(Beginning of Given information)

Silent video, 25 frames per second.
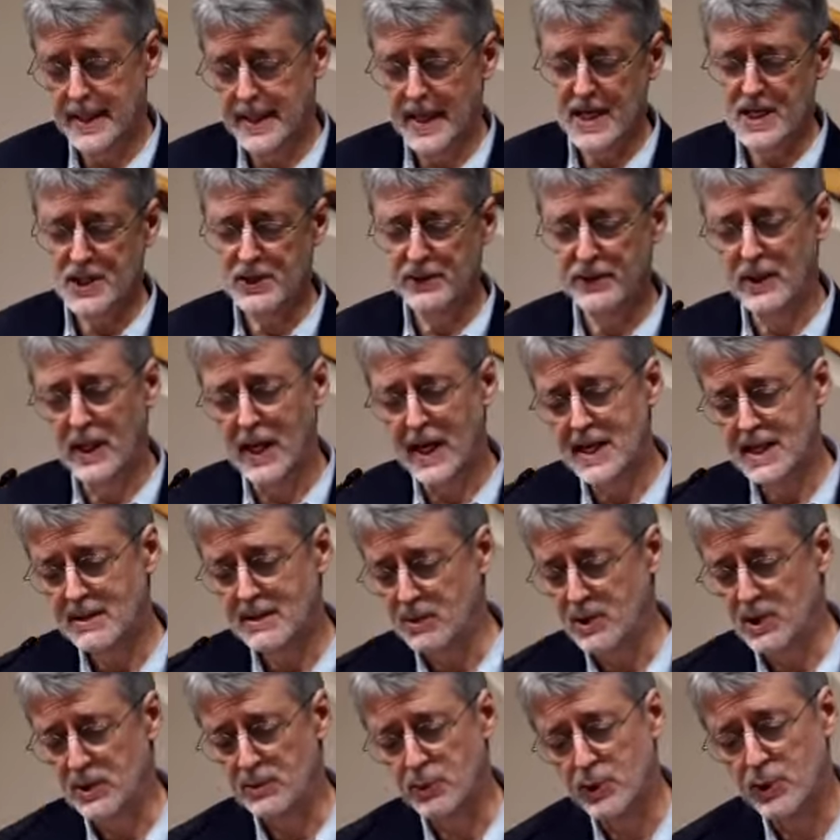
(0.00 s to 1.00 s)
The Age of
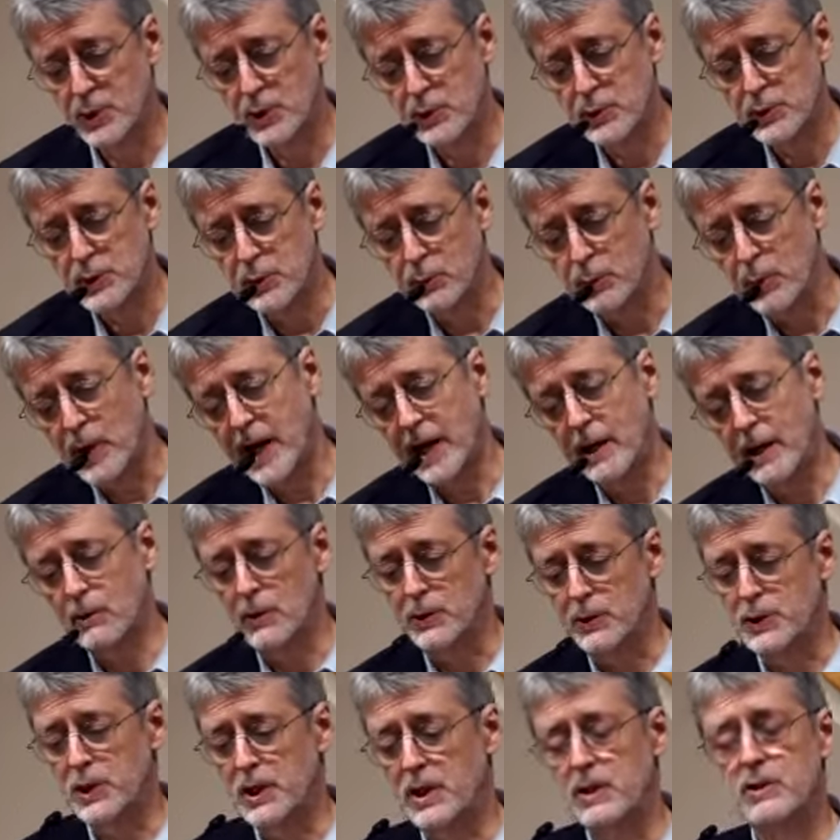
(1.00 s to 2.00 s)
Enlightenment produced a
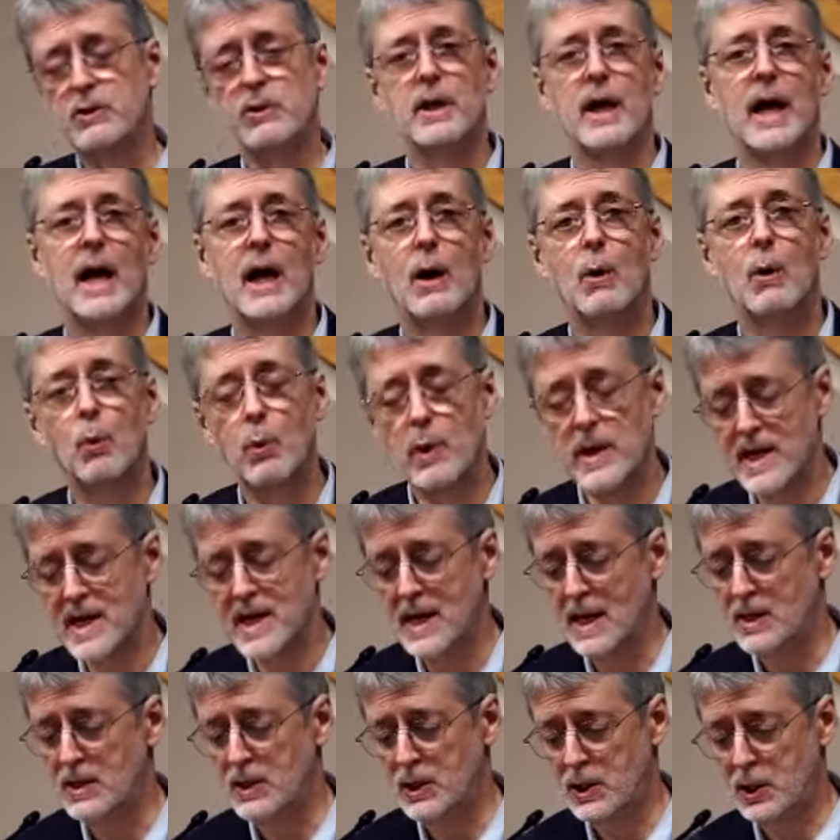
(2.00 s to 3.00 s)
radical change in how
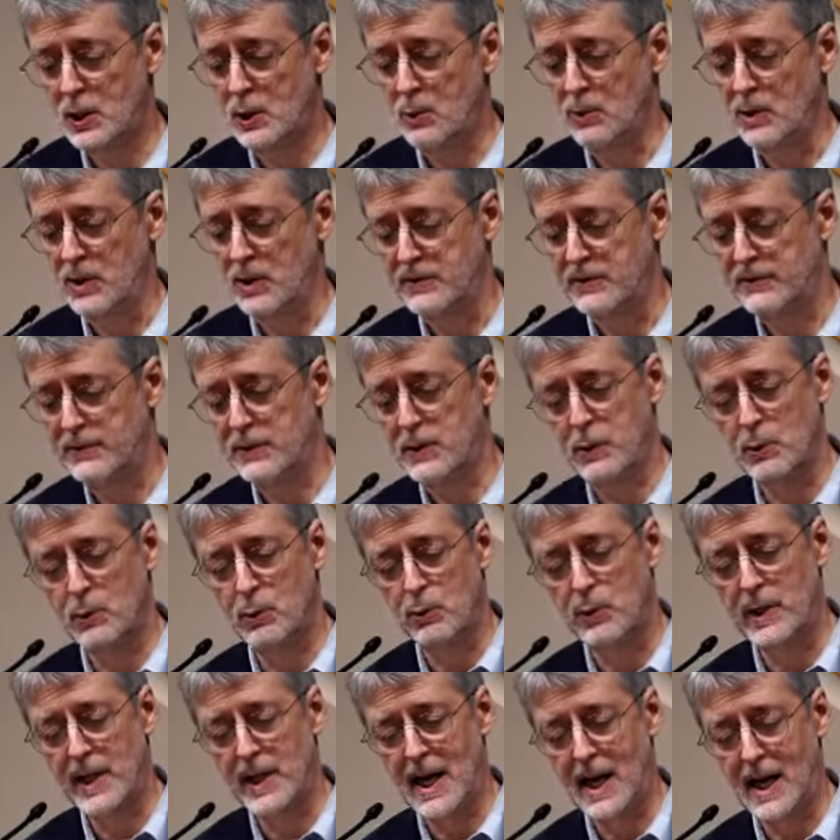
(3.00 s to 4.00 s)
we as humans
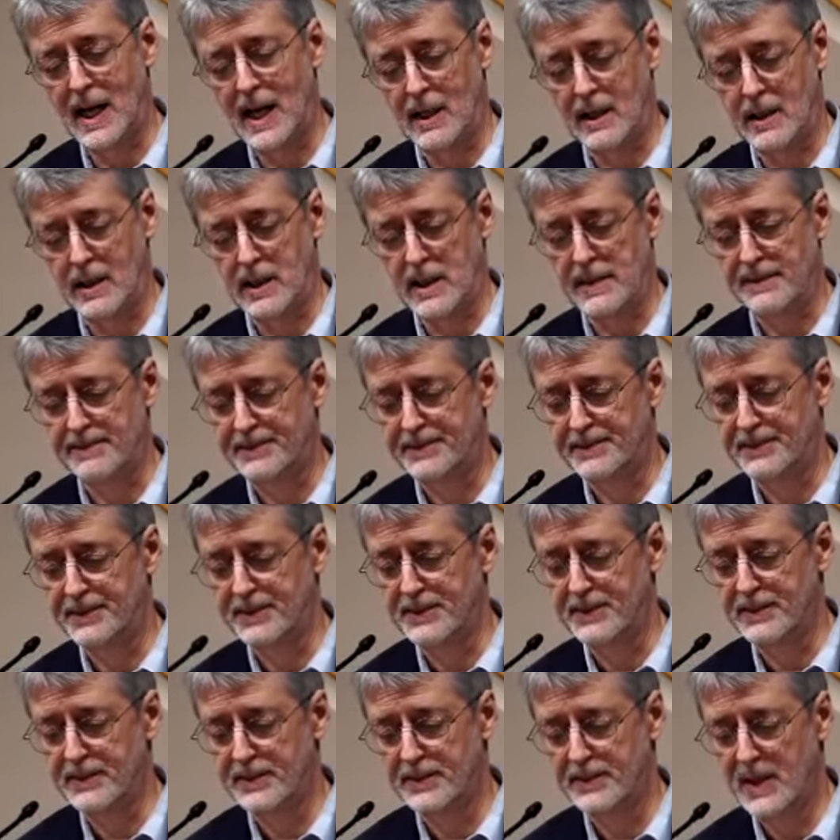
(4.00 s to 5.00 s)
viewed reality.
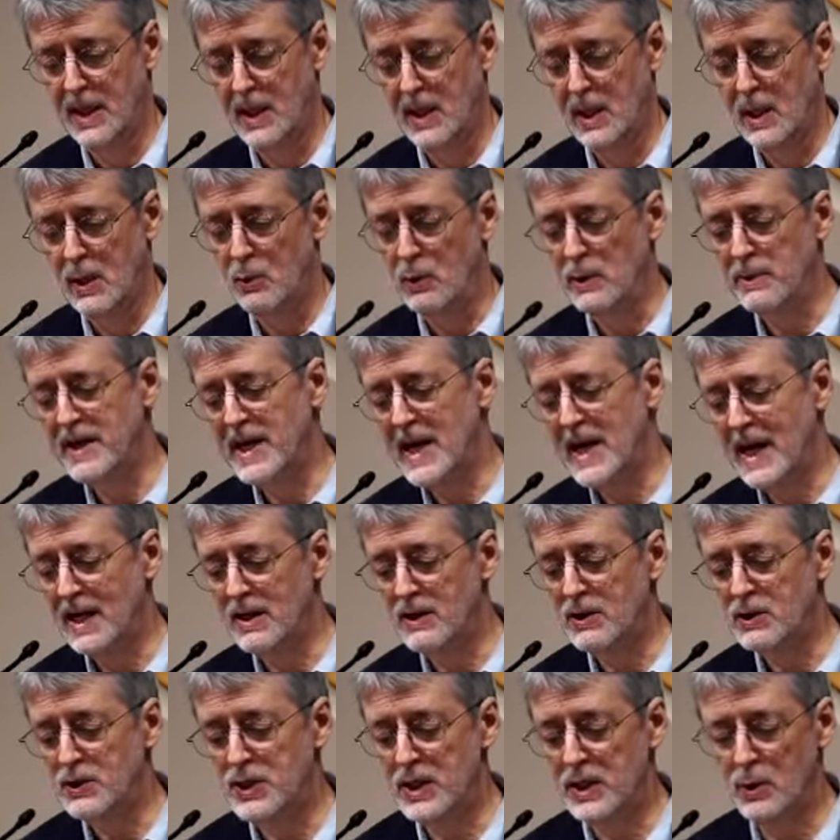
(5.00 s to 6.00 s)
We
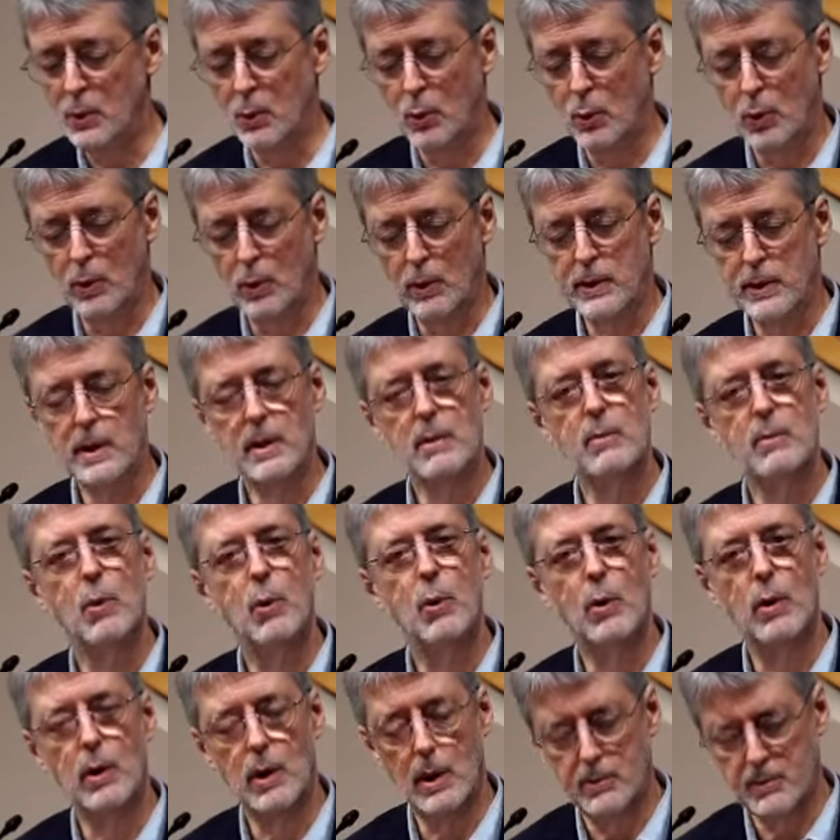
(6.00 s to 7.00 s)
began to see the world in
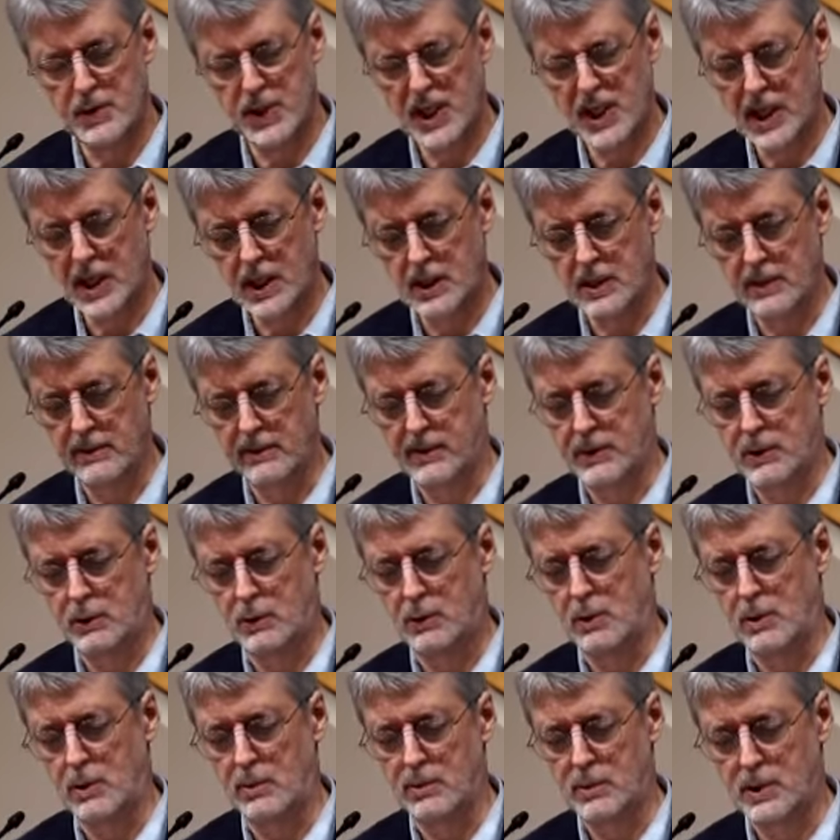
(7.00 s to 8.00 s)
more objective
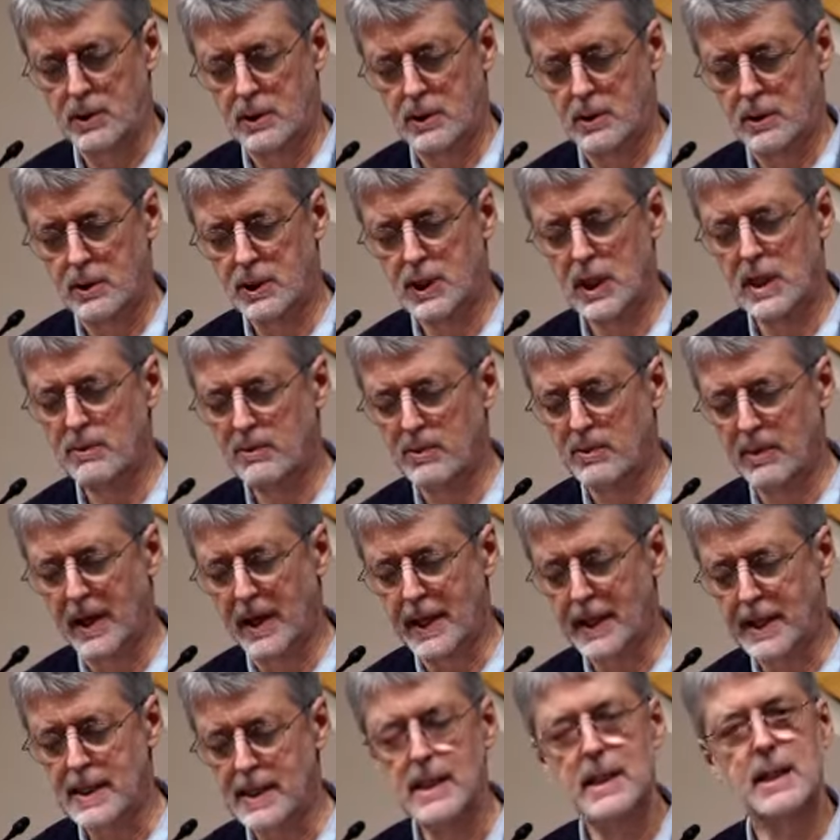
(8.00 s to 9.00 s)
terms, shaped
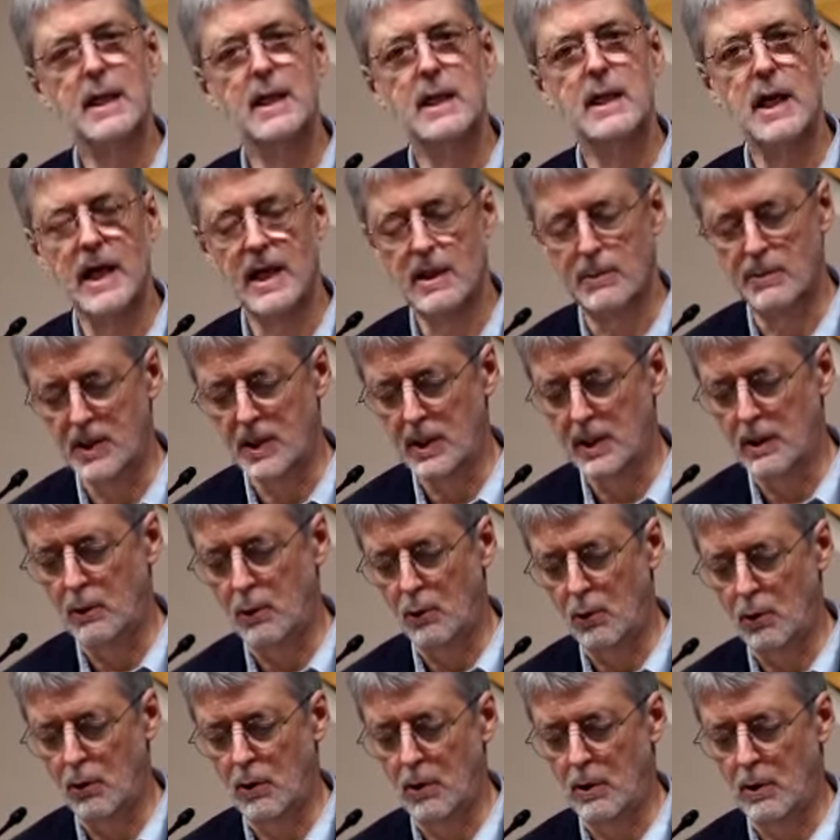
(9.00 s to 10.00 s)
by inanimate
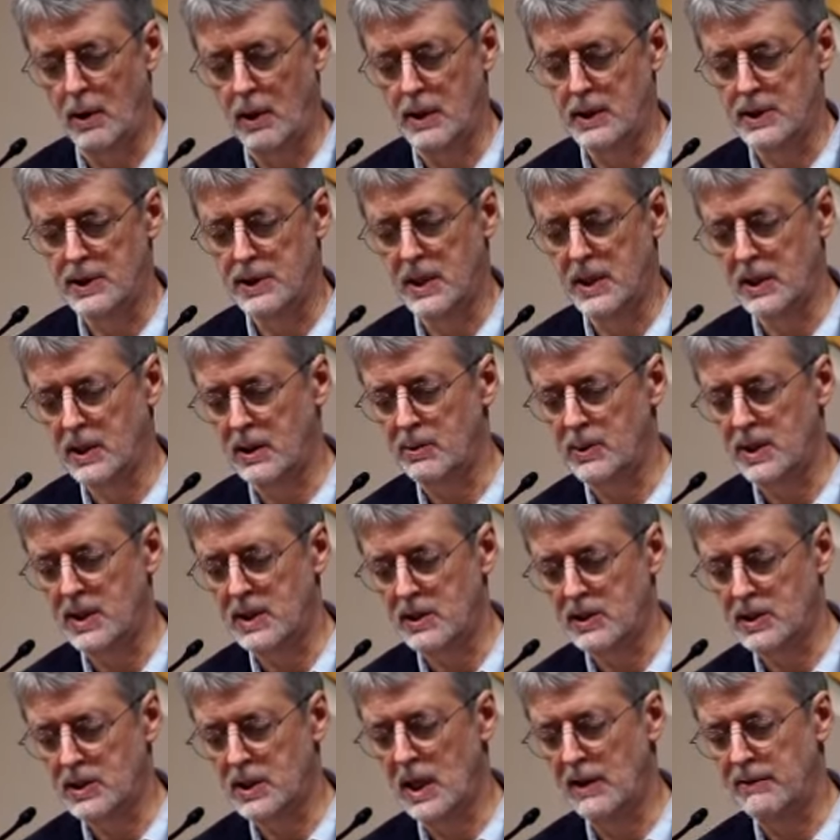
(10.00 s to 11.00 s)
laws that could
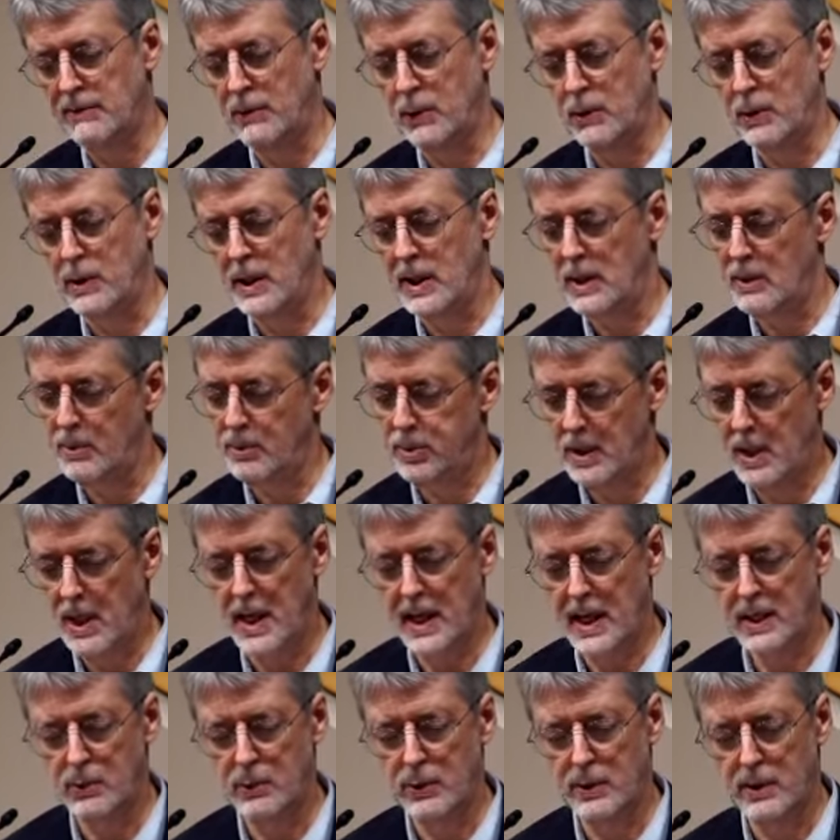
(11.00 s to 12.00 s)
be discovered and
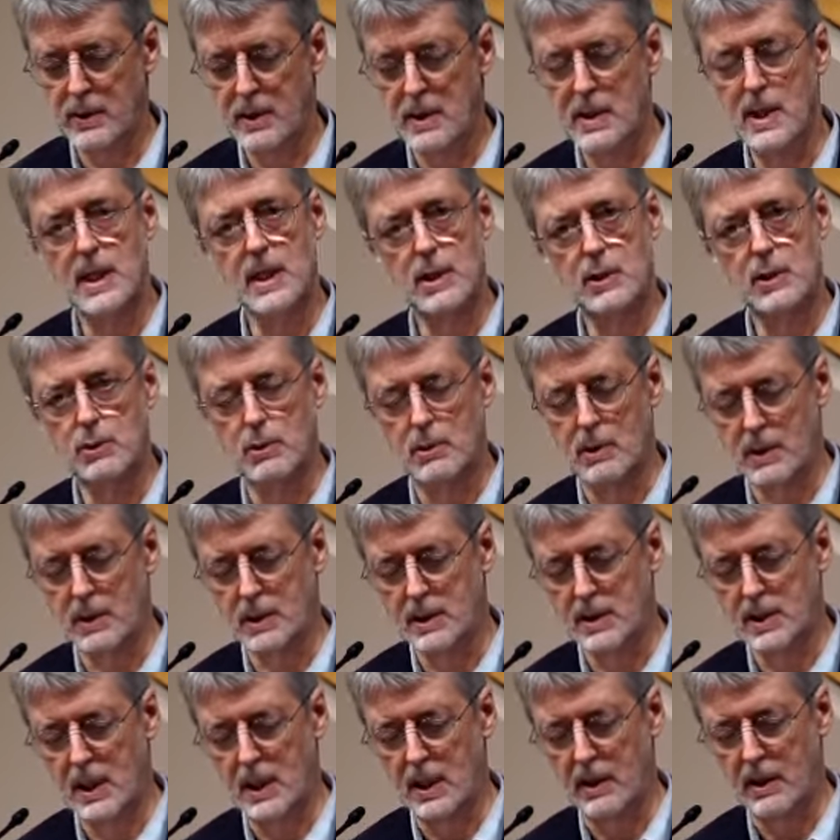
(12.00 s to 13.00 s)
applied within nature
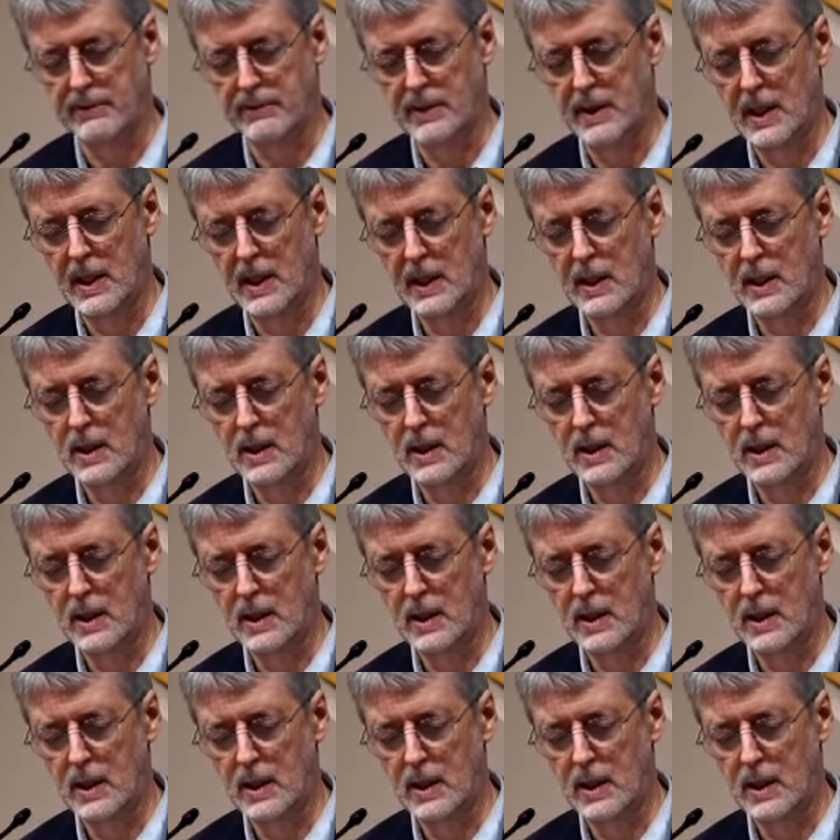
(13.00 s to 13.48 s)
itself,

(End of Given information)

(Prompt) Output the data above in full and exactly, with every image left out.

(Your response)
Silent video, 25 frames per second.
(0.00 s to 1.00 s)
The Age of
(1.00 s to 2.00 s)
Enlightenment produced a
(2.00 s to 3.00 s)
radical change in how
(3.00 s to 4.00 s)
we as humans
(4.00 s to 5.00 s)
viewed reality.
(5.00 s to 6.00 s)
We
(6.00 s to 7.00 s)
began to see the world in
(7.00 s to 8.00 s)
more objective
(8.00 s to 9.00 s)
terms, shaped
(9.00 s to 10.00 s)
by inanimate
(10.00 s to 11.00 s)
laws that could
(11.00 s to 12.00 s)
be discovered and
(12.00 s to 13.00 s)
applied within nature
(13.00 s to 13.48 s)
itself,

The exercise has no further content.